Thursday, October 23, 2008

Its My Last Night

Saddened these last few days that I have to return to the U.S. I didn't want to leave behind such nice friends who have been so kind and accommodating to me. I really felt at home here in Japan. "If I could take them back with me to Los Angeles..." I could only wish. Its been a wonderful 54 days. So we all got together in an Izakaya. Back to where it all started when I met my first friend Yohko. We ordered those interesting foods and shared each one picking them with our chopsticks. And shared our experiences, memories, laughed and took pictures. And talked about my return to Japan or their visit to L.A. if they could get the chance. I promised them I would give them as great experience as mine was.
From Japan
To all of them and all you readers, I wish to say, "Domo arigato gozaimatsu." It seems that two different worlds met, mine and theirs, and now It feels like it has been dramatically altered forever. When I see my friends back in L.A. again, I will probably be telling them my stories of Japan again and again for many years to come. Good bye, Japan and beautiful friends. On this last night you made my wish come true and came to see me. (The others who couldn't make it, it's OK, I'll miss you all too.) To my cousin Jorence, thank you, I hope we will have many more fun times in the years to come. To my cousin Hans: Please take care of yourself and don't work to hard. I am very grateful to you and your hospitality. I hope you stay healthy and strong. I will never forget the fun times we've had. God bless all you you.

Toshiba Hospital

I managed to get a tour of Toshiba Hospital by a friend who works for Toshiba Corporation. Apparently, Toshiba has its own hospital that also caters to its employees as well as the general public. In fact most companies in Japan have such an arrangement. Even Kikomann Soy Sauce Corporation has its own Hospital and it says "Kikomann" on it. Toshiba Hospital runs on Toshiba products. Everything! Even the elevators is Toshiba.
From Japan

I looked around and its similar to U.S. hospitals. I took careful attention to the nurse's station, in case I want to work in Japan someday. Well at 8pm the hospital is empty of nurses. I wondered where they are. Usually nurses would still be busy at this time doing medications, charting, and double checking orders.
In Japan, they work 8 hour shifts (8-16, 16-24, 24-8). I wouldn't be happy with that schedule, 12 hour shifts is where the money and the free time is.
My friend says because of the laptops that she noticed, Its more likely they don't do a lot of charting either. And the patient charts maybe on the server instead of the books that American Hospitals still use.
From Japan

Its a nice hospital, but the shifts are the deal breaker for me.

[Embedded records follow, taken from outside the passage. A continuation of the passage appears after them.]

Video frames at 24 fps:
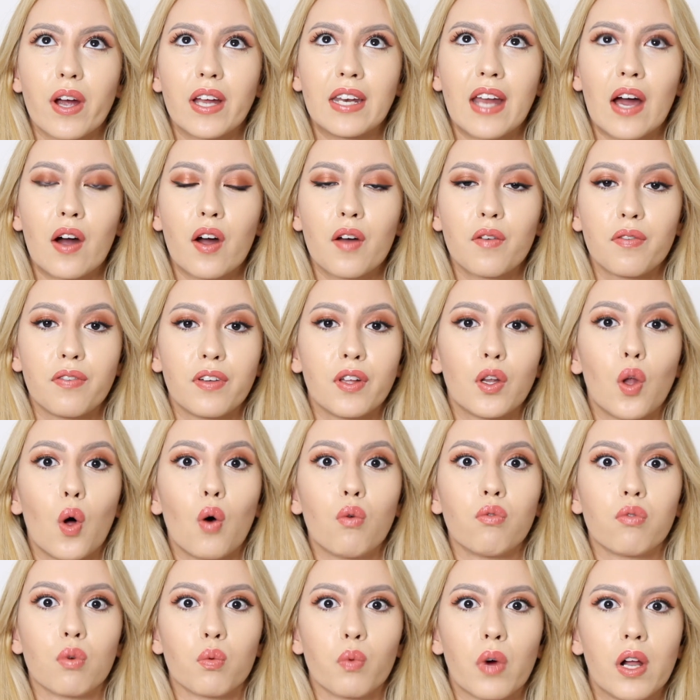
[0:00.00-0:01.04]
right now I feel
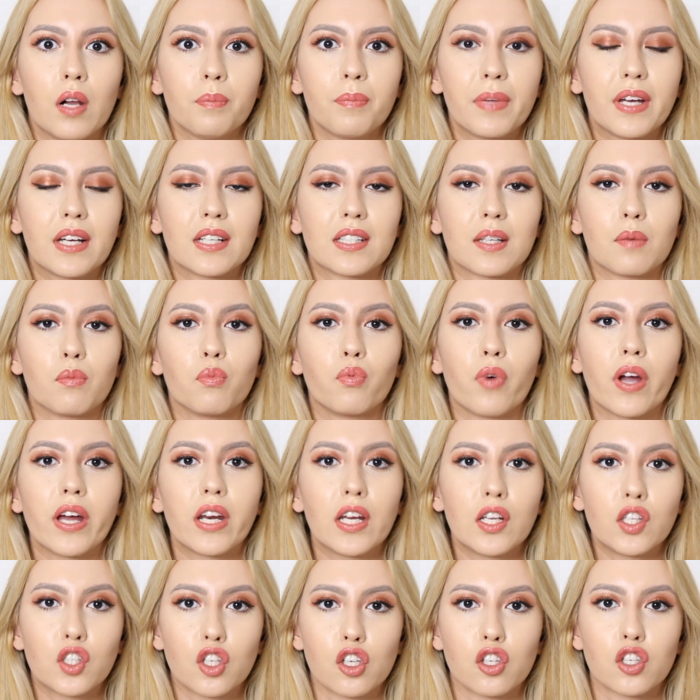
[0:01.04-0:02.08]
overwhelmed because I'm
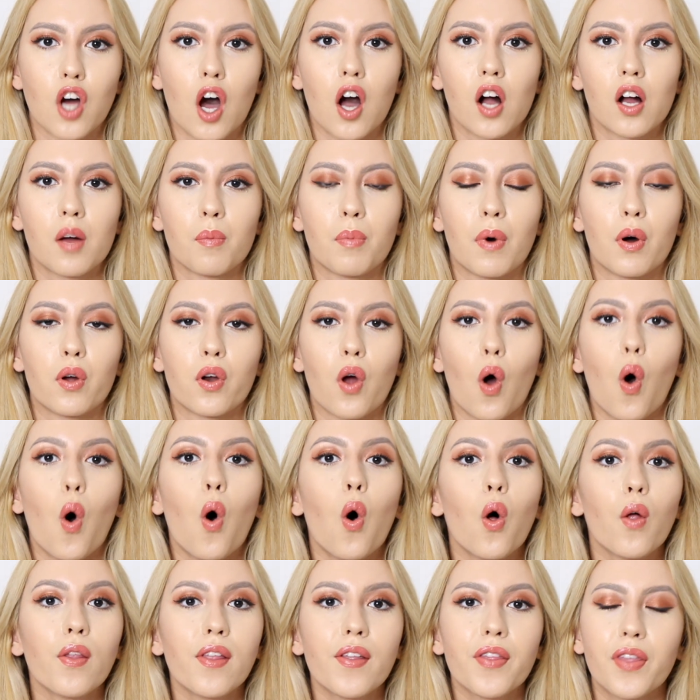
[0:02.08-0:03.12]
ready to talk about
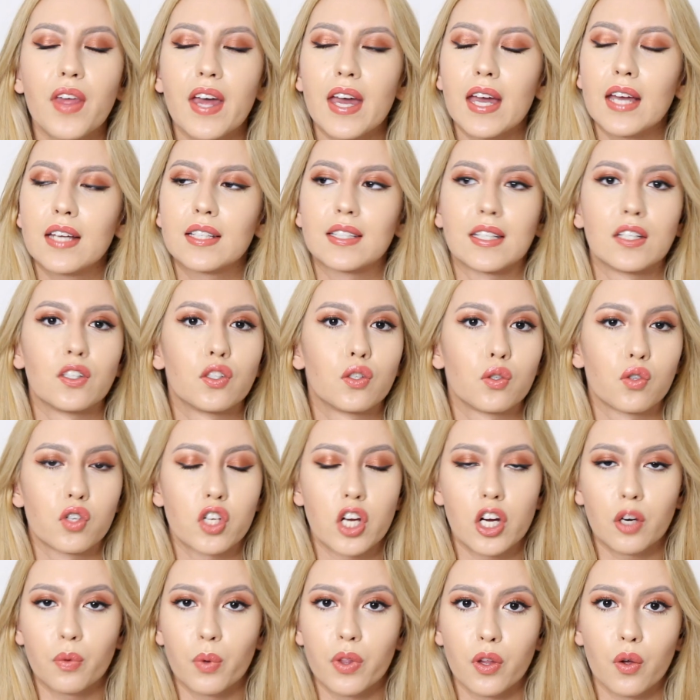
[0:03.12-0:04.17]
all the things and to
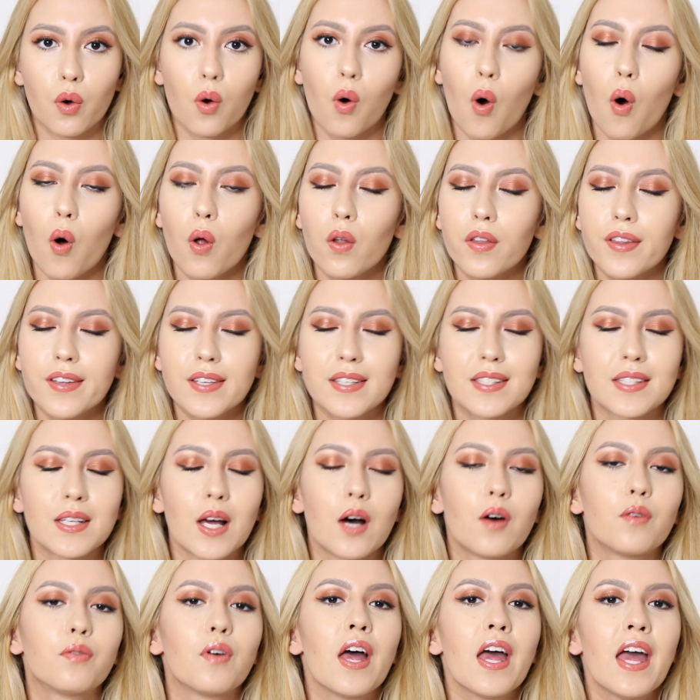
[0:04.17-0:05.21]
share with you all the
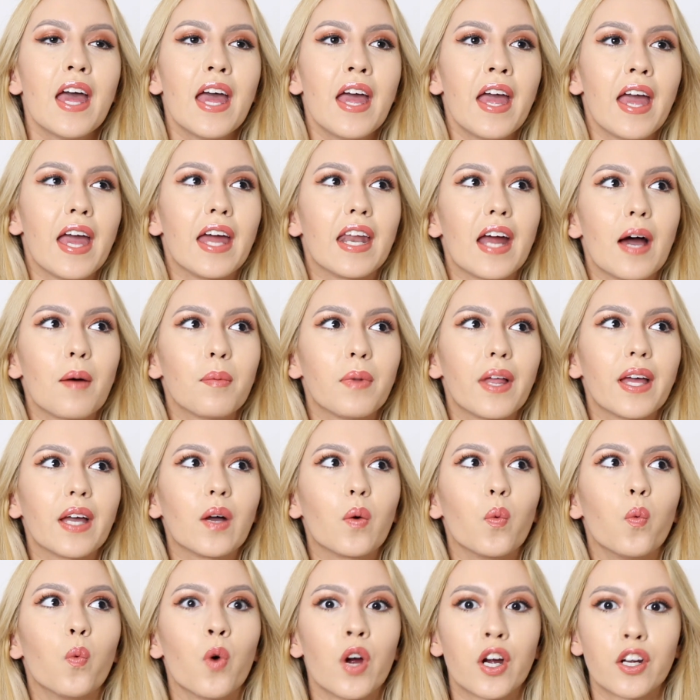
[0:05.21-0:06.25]
stuff and I'm
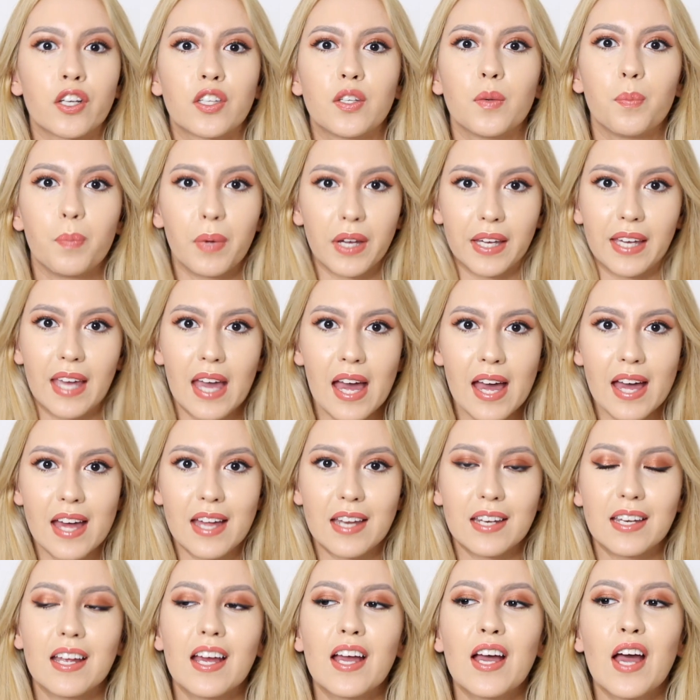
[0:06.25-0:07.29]
like where to
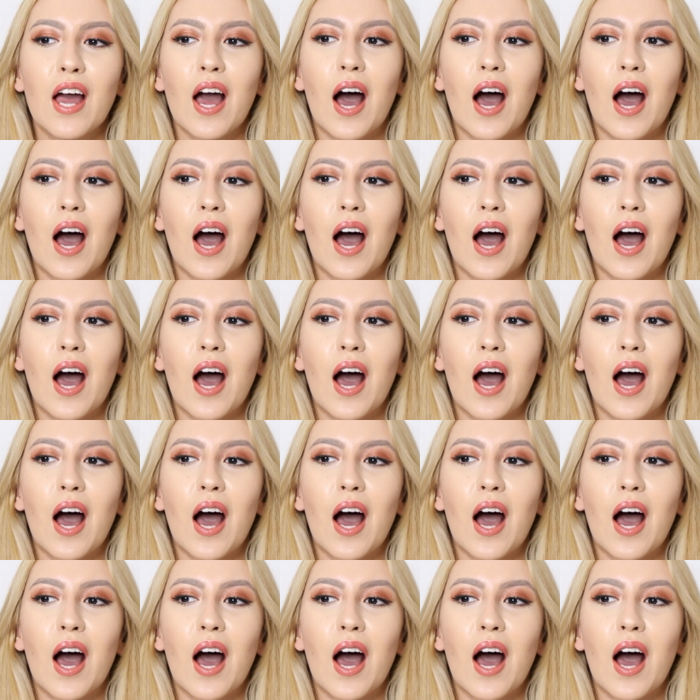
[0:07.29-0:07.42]
begin.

Wednesday, October 22, 2008

News Flash: Japan's Nav Sys Kicks Butt!!!

I rode in my friends car last night. Her GPS system is nothing like I've ever seen before. And she drives a Toyota Yaris! She has features on it like it was a Lexus. And it was all Original Toyota! Not after market.
From Japan
Here are the features I saw and the ones she showed me.
*Slow traffic notifier and also calculates it into the travel time.
*In this city of tall buildings, its still pretty accurate. Right up to the moment of the turn.
*It tells her exactly which lane to take, ie. take the 3rd lane from the middle to turn left because she needs to be on the right side of the road for the next turn.
*It shows here a pop up window of the turn coming up if she needs to take to ramp going up or the ramp going down with arrows pointing to the direction.
*It comes with a back up camera and sensors that detect her parking alignment to the painted parking dividers.

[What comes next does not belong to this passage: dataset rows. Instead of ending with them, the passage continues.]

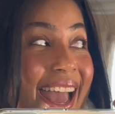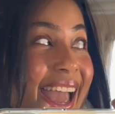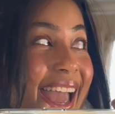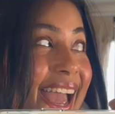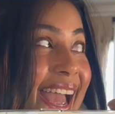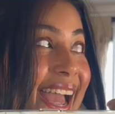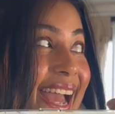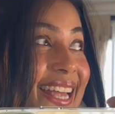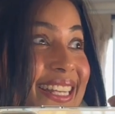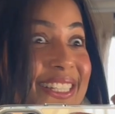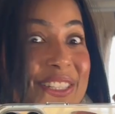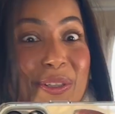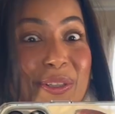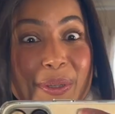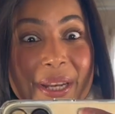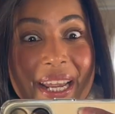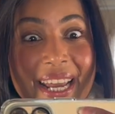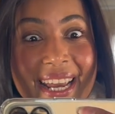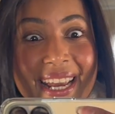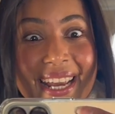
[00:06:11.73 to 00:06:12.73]
And
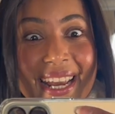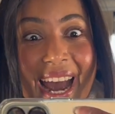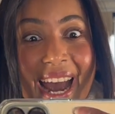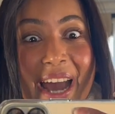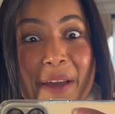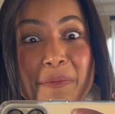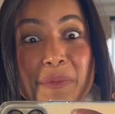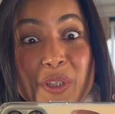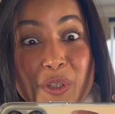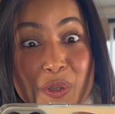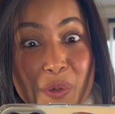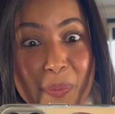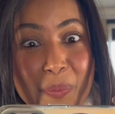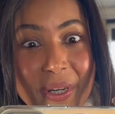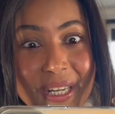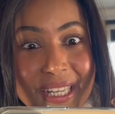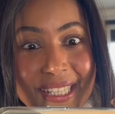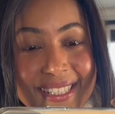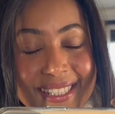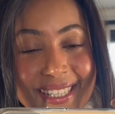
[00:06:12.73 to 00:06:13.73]
today I'm super
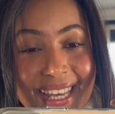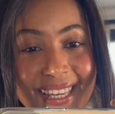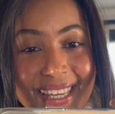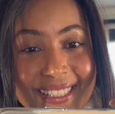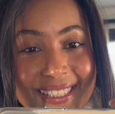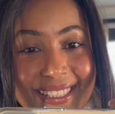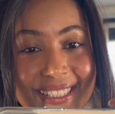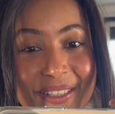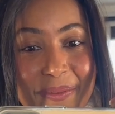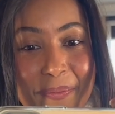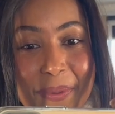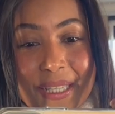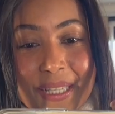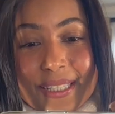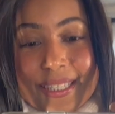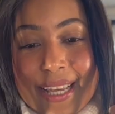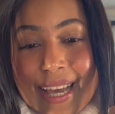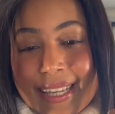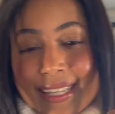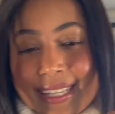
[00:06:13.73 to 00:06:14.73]
excited because
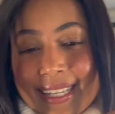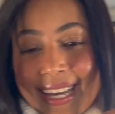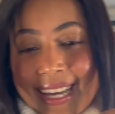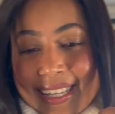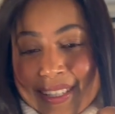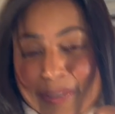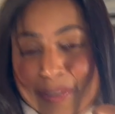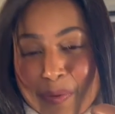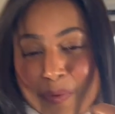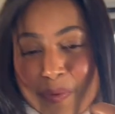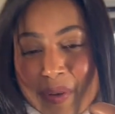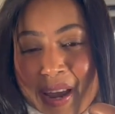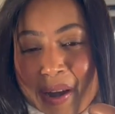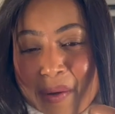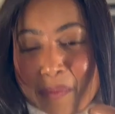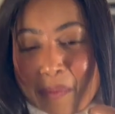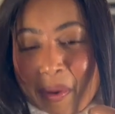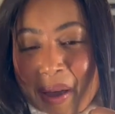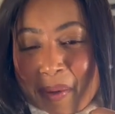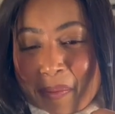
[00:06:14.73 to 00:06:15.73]
I get to wear
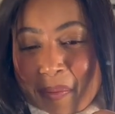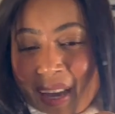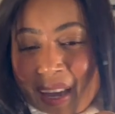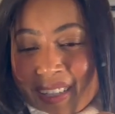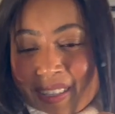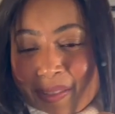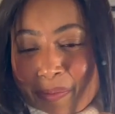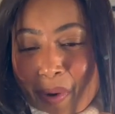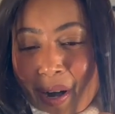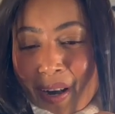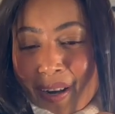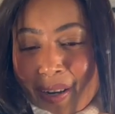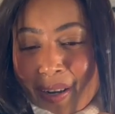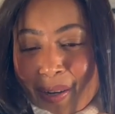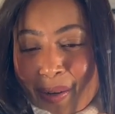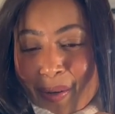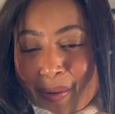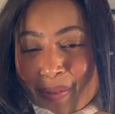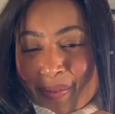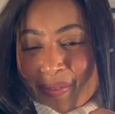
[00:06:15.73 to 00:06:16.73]
my Max Mara
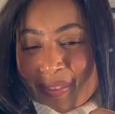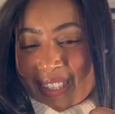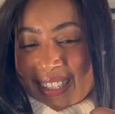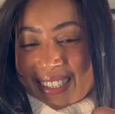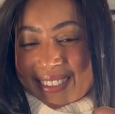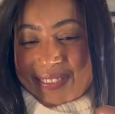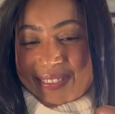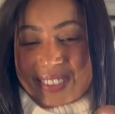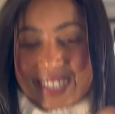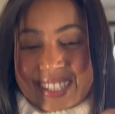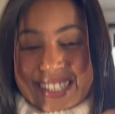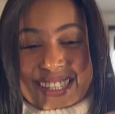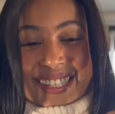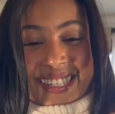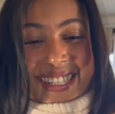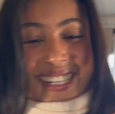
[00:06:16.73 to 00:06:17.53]
coat for the first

Something has to be wrong if she is driving a state of the art Yaris and in the U.S., I've never heard of anything like these features in a car let alone a Yaris!

An Evening Drive (Golf)

I've tried a lot of things in Japan, so how about golf? Well I couldn't afford the green fees so the next best thing is to hit the driving range... at the biggest driving range in Tokyo! The Lotte Kasai Golf Range. Three decks high and just over 250 yards far. Its automated. It tees up a ball automatically and adjustable height too. For the amount of 3600 yen, I get a card worth 136 ball at the upper deck and two golf clubs of choice.
From Japan
It was well lit and beautiful astro turf greens. One cool thing is when the balls are recovered the flags fall horizontally and sweep the balls off the greens and into the gutters. Then balls roll back to the collection point and the flags prop back up. Toshie tried it too. Not too bad for her first time at golf.